Memory blowups. A 10,000-column backtest stores trades and drawdowns per column. Multiply by several assets and a long history and you can fill 30 GB of RAM in a few minutes. The most reliable workaround is a manual column-batch loop that extracts only the metrics you need before discarding each chunk:
chunk = 500
results = []
for i in range(0, entries.shape[1], chunk):
sub_pf = vbt.Portfolio.from_signals(
price, entries.iloc[:, i:i+chunk], exits.iloc[:, i:i+chunk],
size=np.inf, fees=0.001, freq="1D",
)
# Keep only the lightweight metric you actually need
results.append(sub_pf.total_return())
total_return = pd.concat(results)
Each iteration’s Portfolio object is GC’d before the next chunk runs, so peak memory drops from full × N to chunk size. vectorbt also exposes a chunked decorator module for more automated patterns; the PRO edition adds Portfolio-aware merge functions on top of that.
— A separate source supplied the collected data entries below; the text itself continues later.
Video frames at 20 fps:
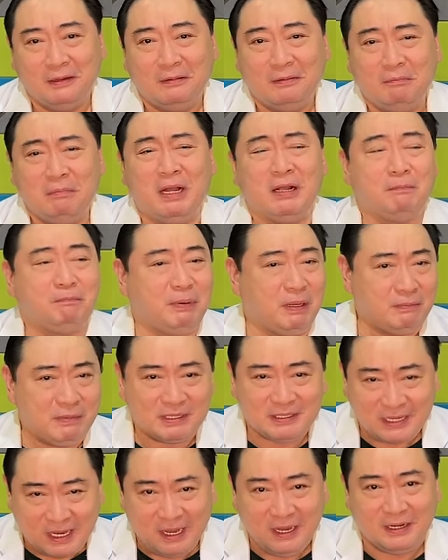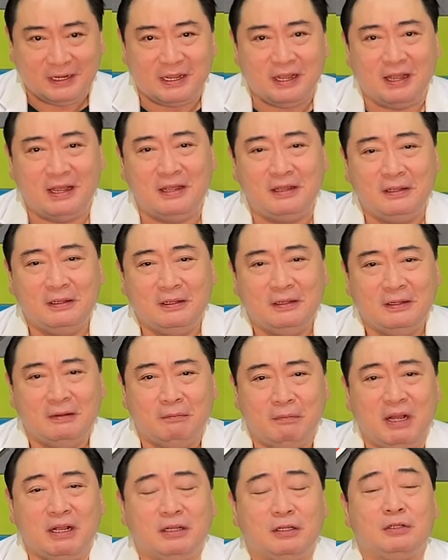Magpamasahe ka,
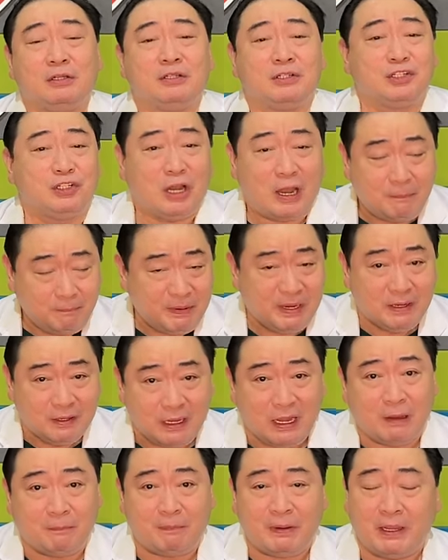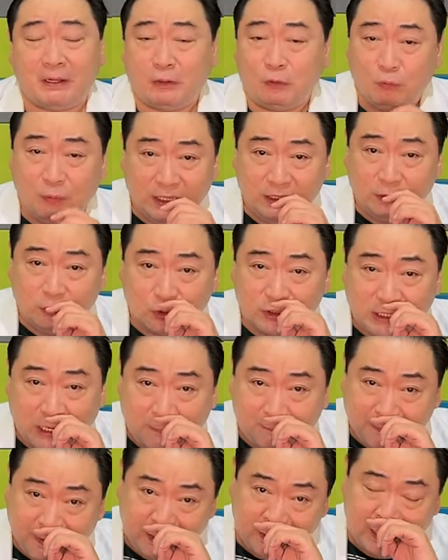mag-shopping ka, pero window
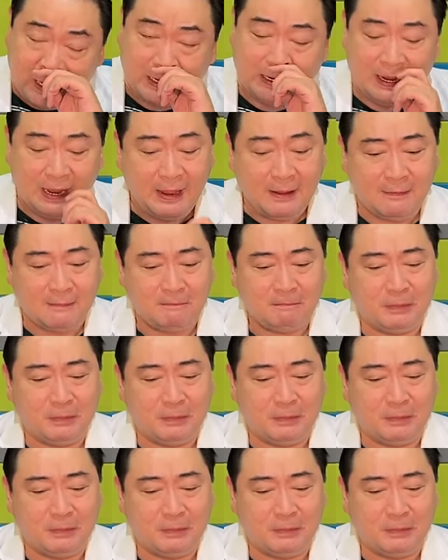shopping lang, ha?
Local data as a fallback. When yfinance is unreliable (rate limits, regional blocks), local CSVs are the simplest substitute:
import pandas as pd
df = pd.read_csv("btc.csv", index_col="date", parse_dates=True)
price = df["close"]
# feed straight into from_signals
Anything that lands in a Series or DataFrame with a DatetimeIndex works. The downstream API does not care where the data came from.
Where to go next: community vs PRO
vectorbt has a free community edition (used throughout this article) and a commercial PRO edition. The community version already covers single-asset prototyping, parameter sweeps, and factor research. PRO unlocks four families of features: granular order types (limit, stop-loss, take-profit), built-in portfolio optimization and risk parity, parallel execution, and research tools like pattern recognition and event projections.
The fastest learning path: read the official Usage page end to end, then work through the example notebooks, focusing on the dual-SMA sweep, Bollinger Bands, and portfolio-level trade analysis. Those three cover roughly 80% of common patterns. When you get stuck, read the source. The author’s docstrings are dense and almost always faster than searching Stack Overflow.
The moment your first parameter sweep finishes in seconds rather than hours is the moment “vectorization” stops being a buzzword. Research cadence changes, and so do the questions you can afford to ask.